Zinzi has a talent for finding lost things.
To save herself, she’s got to find the hardest thing of all: the truth.
An astonishing second novel from the author of the highly-acclaimed Moxyland
FILE UNDER: Modern Fantasy [Black magic noir / Pale Crocodile / Spirit Guardians / Lost stars]
Okay, the blurb may be a little bit short, but it’s still very much an entertaining read, especially when reinforced with the amazing UK Cover art that is shown along with this novel. It’s in a similar style to The World House by Guy Adams, and Lauren Beukes’ other novel, Moxyland. I love the way in which it’s presented, and was one of the things that hooked me into reading this book. That, and the praise that has been thrown upon it by many, many reviews, to the point where I don’t think I’ll be able to add anything new to this latest review.
But let’s have a go anyway. Zoo City is the winner of an Arthur C. Clarke award, so I was pretty sure that I was going to enjoy this novel before I even started. Once I started it though, Zoo City completely blew me away – it was a really enjoyable read. Zinzi, the main character in the novel, is an original protagonist and is known as a ‘Zoo’, somebody that has been put in jail and as a result, developed an animal familiar which must be taken care of like it is a precious pet, or else the consequences are dire. However, several animals provide gifts to the owner, for example, Zinzi’s Sloth gives her the ability for finding lost things. Her character is intriguing, and certainly no female version knight in shining armour as the author has created a character that weaves a captivating narrative and enthralls you right the way to the very end. The pace is fast, even and Beukes’ prose is fantastic.
Although not a character-driven novel, Zoo City is still a wonderful read and the plot is entertaining, and although somewhat old, (Investigator Investigating something that they don’t want to investigate), the way in which it’s presented makes it entertaining, and there’s plenty of pop culture references throughout the pages of Zoo City, with a reference to Johnny Cash’s cover of Nine Inch Nails’ Hurt being one of them. However, whilst that felt out of place in James Lovegrove’s Age of Odin, where there was a pop culture reference every five pages or so, it certainly doesn’t feel out of place here, in a novel that is my first taste of South African-created literature.
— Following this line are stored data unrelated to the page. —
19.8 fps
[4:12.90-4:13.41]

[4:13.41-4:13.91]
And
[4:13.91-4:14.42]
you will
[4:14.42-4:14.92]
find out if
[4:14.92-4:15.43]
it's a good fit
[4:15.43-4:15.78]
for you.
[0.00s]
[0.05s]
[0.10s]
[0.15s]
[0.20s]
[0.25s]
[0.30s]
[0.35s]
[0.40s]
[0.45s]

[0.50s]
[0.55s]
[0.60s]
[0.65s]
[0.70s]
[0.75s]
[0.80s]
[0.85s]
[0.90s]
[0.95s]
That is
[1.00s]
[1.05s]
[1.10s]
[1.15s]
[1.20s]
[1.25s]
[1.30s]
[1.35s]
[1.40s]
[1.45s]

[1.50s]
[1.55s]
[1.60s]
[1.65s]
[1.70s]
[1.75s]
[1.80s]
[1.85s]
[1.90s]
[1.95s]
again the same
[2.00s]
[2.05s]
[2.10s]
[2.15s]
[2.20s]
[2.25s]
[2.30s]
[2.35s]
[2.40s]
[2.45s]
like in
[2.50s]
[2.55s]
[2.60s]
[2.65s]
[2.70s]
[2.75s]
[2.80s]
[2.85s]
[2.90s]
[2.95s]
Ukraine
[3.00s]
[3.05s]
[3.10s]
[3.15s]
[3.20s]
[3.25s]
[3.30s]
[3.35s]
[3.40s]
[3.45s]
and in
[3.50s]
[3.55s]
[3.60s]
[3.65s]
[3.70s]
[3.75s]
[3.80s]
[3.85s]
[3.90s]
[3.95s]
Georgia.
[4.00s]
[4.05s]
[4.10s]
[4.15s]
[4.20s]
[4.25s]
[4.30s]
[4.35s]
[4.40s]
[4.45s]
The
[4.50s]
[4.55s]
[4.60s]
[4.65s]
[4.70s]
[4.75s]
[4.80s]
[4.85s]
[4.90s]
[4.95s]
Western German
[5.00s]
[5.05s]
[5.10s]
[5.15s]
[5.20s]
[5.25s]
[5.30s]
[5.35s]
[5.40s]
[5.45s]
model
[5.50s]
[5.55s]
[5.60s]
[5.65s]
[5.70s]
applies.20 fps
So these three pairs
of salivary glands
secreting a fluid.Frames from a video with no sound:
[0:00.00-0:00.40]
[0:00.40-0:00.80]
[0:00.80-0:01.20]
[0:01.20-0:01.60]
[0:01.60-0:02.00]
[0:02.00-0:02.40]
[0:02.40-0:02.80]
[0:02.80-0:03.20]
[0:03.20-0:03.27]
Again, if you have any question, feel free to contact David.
Beukes has done a lot of research in Zoo City, she even mentions it at the beginning of the novel, and it really pays off when you read it as there’s not a single thing that seems extraordinary or out of place. Described as “very, *very* good” by William Gibson, you can certainly see why. I haven’t seen somebody dislike this novel yet, and considering it’s been out since 2010, that’s a very positive thing indeed. Mind you, I haven’t browsed the Goodreads reviews for this yet, so that could change…
The world building in Zoo City is fantastic, coming across as a fantasy version of cyberpunk that takes the reader into an entertaining world, and manages to keep them there. This is one book that you won’t want to miss out on, as it is fantastic stuff. Despite its cyberpunk/urban fantasy esque setting, Zoo City also reads like a noir crime novel, and it manages to bundle three different genres into one, enthralling tale. I’m going to struggle to pick a winner for this year’s “Best fantasy novel read in 2012 but not released in 2012” category, if there is one, because there is a whole host of fantastic choices, although Zoo City is quite firmly one of the best that I’ve read so far, alongside novels such as Anno Dracula by Kim Newman and The Reapers are the Angels by Alden Bell.